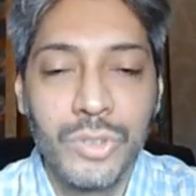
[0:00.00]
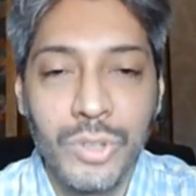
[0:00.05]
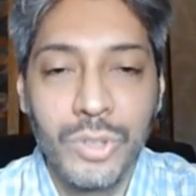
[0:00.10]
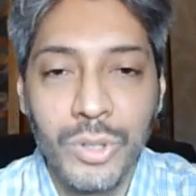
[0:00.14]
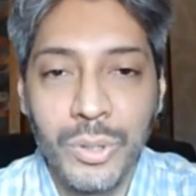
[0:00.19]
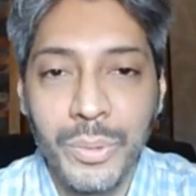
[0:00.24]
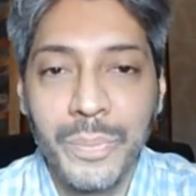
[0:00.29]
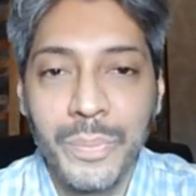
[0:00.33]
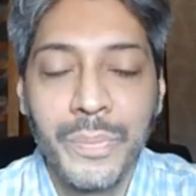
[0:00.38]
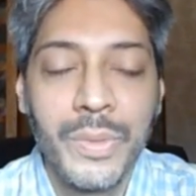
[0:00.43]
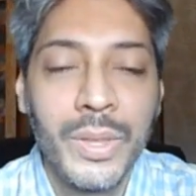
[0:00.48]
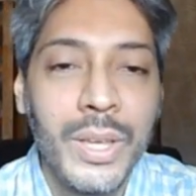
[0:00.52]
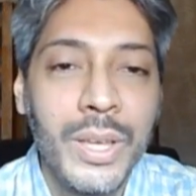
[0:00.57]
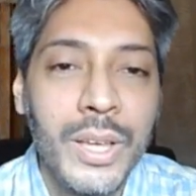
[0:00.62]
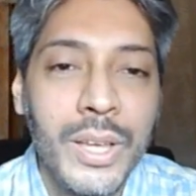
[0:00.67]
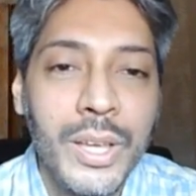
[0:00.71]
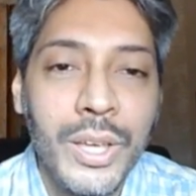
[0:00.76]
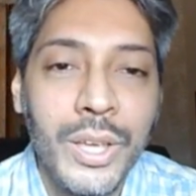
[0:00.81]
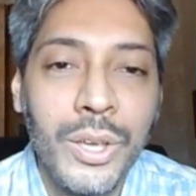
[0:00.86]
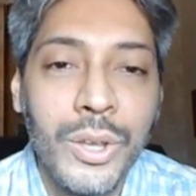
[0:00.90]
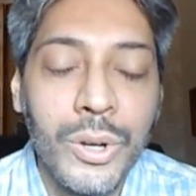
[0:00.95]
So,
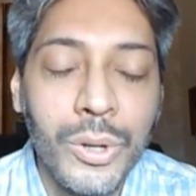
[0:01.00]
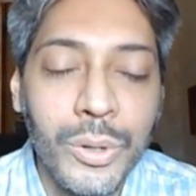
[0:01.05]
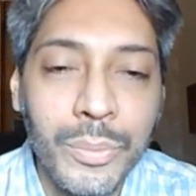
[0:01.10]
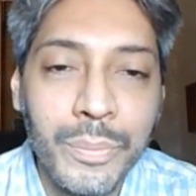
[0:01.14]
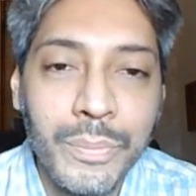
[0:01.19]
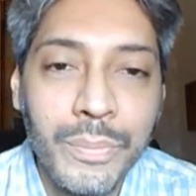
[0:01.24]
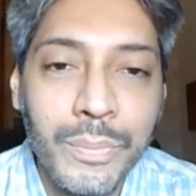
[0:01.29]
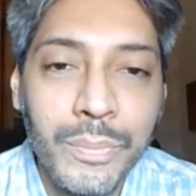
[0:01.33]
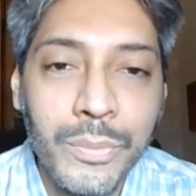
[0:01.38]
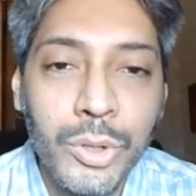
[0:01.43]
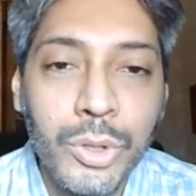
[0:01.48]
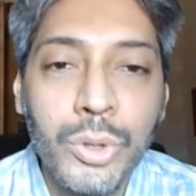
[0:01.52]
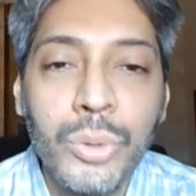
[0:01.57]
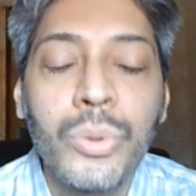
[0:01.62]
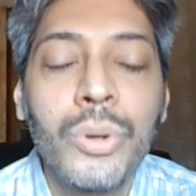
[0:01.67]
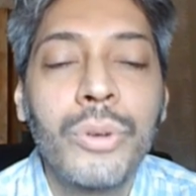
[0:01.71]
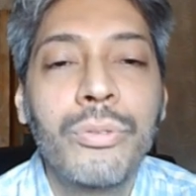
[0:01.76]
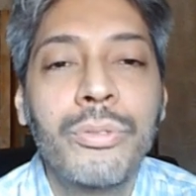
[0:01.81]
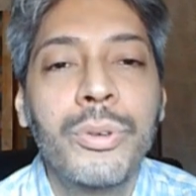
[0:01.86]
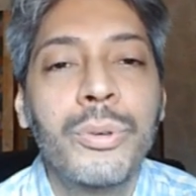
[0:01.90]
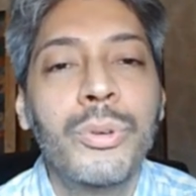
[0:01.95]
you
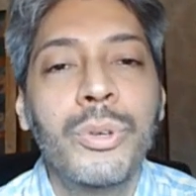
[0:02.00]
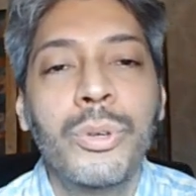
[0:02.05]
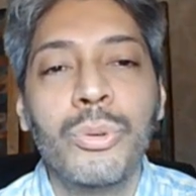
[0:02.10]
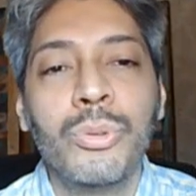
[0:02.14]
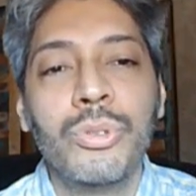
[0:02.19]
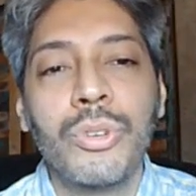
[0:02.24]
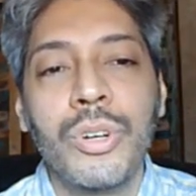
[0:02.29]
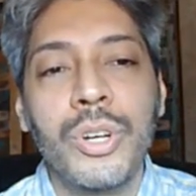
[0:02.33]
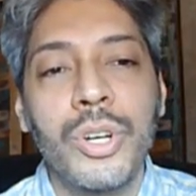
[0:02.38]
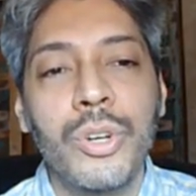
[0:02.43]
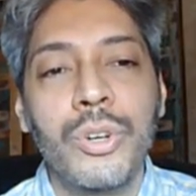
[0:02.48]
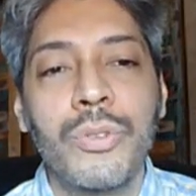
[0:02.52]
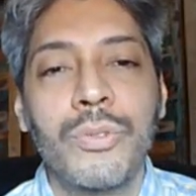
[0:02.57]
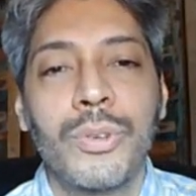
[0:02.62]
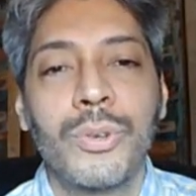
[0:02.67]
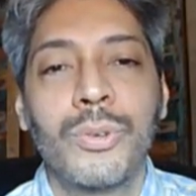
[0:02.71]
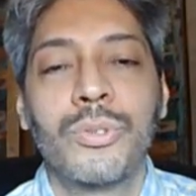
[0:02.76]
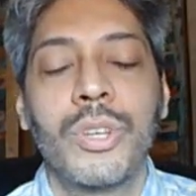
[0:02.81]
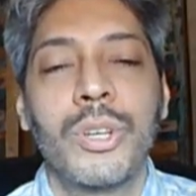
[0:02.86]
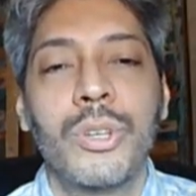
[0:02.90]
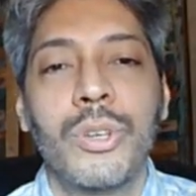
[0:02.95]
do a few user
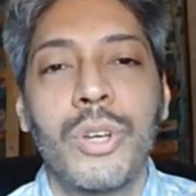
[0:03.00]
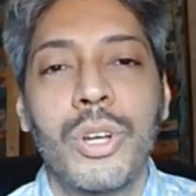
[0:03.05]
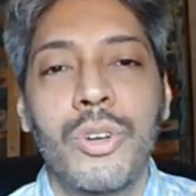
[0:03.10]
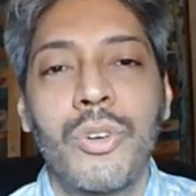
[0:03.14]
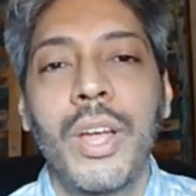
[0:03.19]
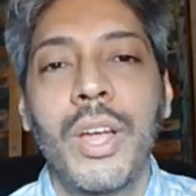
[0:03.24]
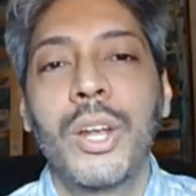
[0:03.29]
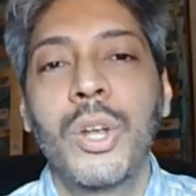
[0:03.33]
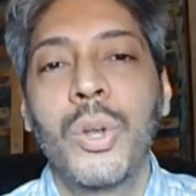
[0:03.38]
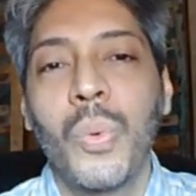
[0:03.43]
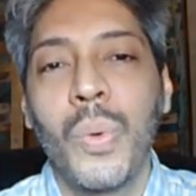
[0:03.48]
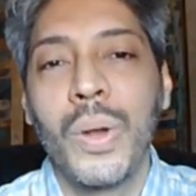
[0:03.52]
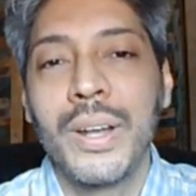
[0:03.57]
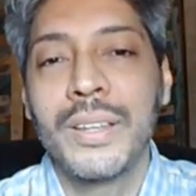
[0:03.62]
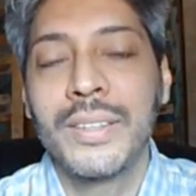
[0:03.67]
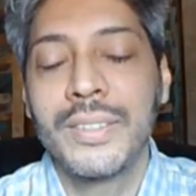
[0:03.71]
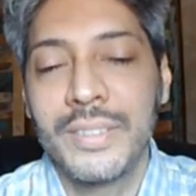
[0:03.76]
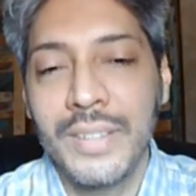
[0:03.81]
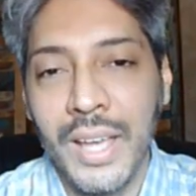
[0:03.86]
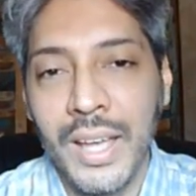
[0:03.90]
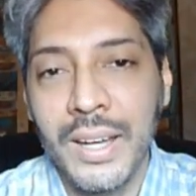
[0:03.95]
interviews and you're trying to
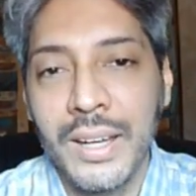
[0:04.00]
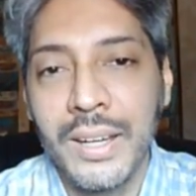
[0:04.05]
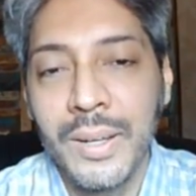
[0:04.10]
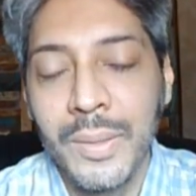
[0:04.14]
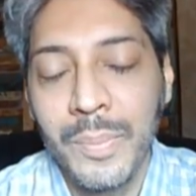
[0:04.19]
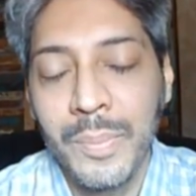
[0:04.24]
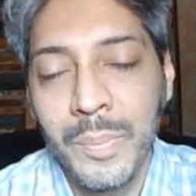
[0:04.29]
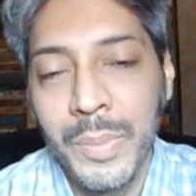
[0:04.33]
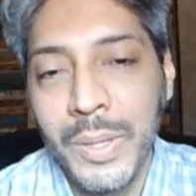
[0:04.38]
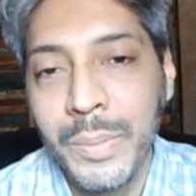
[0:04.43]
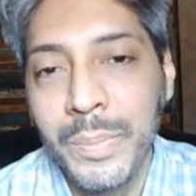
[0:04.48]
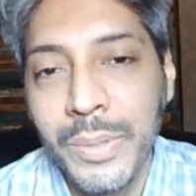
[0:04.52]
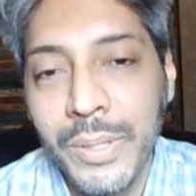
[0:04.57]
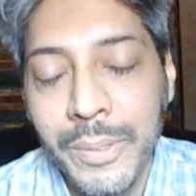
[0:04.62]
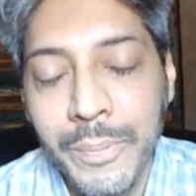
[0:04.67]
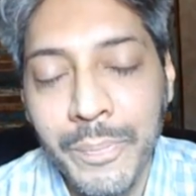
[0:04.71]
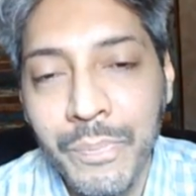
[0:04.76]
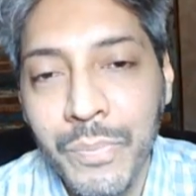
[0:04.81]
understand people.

* * *

# [Instructions for the task]
The data above must be given again in full and unaltered, minus its images.

# [Result]
[0:00.00]
[0:00.05]
[0:00.10]
[0:00.14]
[0:00.19]
[0:00.24]
[0:00.29]
[0:00.33]
[0:00.38]
[0:00.43]
[0:00.48]
[0:00.52]
[0:00.57]
[0:00.62]
[0:00.67]
[0:00.71]
[0:00.76]
[0:00.81]
[0:00.86]
[0:00.90]
[0:00.95]
So,
[0:01.00]
[0:01.05]
[0:01.10]
[0:01.14]
[0:01.19]
[0:01.24]
[0:01.29]
[0:01.33]
[0:01.38]
[0:01.43]
[0:01.48]
[0:01.52]
[0:01.57]
[0:01.62]
[0:01.67]
[0:01.71]
[0:01.76]
[0:01.81]
[0:01.86]
[0:01.90]
[0:01.95]
you
[0:02.00]
[0:02.05]
[0:02.10]
[0:02.14]
[0:02.19]
[0:02.24]
[0:02.29]
[0:02.33]
[0:02.38]
[0:02.43]
[0:02.48]
[0:02.52]
[0:02.57]
[0:02.62]
[0:02.67]
[0:02.71]
[0:02.76]
[0:02.81]
[0:02.86]
[0:02.90]
[0:02.95]
do a few user
[0:03.00]
[0:03.05]
[0:03.10]
[0:03.14]
[0:03.19]
[0:03.24]
[0:03.29]
[0:03.33]
[0:03.38]
[0:03.43]
[0:03.48]
[0:03.52]
[0:03.57]
[0:03.62]
[0:03.67]
[0:03.71]
[0:03.76]
[0:03.81]
[0:03.86]
[0:03.90]
[0:03.95]
interviews and you're trying to
[0:04.00]
[0:04.05]
[0:04.10]
[0:04.14]
[0:04.19]
[0:04.24]
[0:04.29]
[0:04.33]
[0:04.38]
[0:04.43]
[0:04.48]
[0:04.52]
[0:04.57]
[0:04.62]
[0:04.67]
[0:04.71]
[0:04.76]
[0:04.81]
understand people.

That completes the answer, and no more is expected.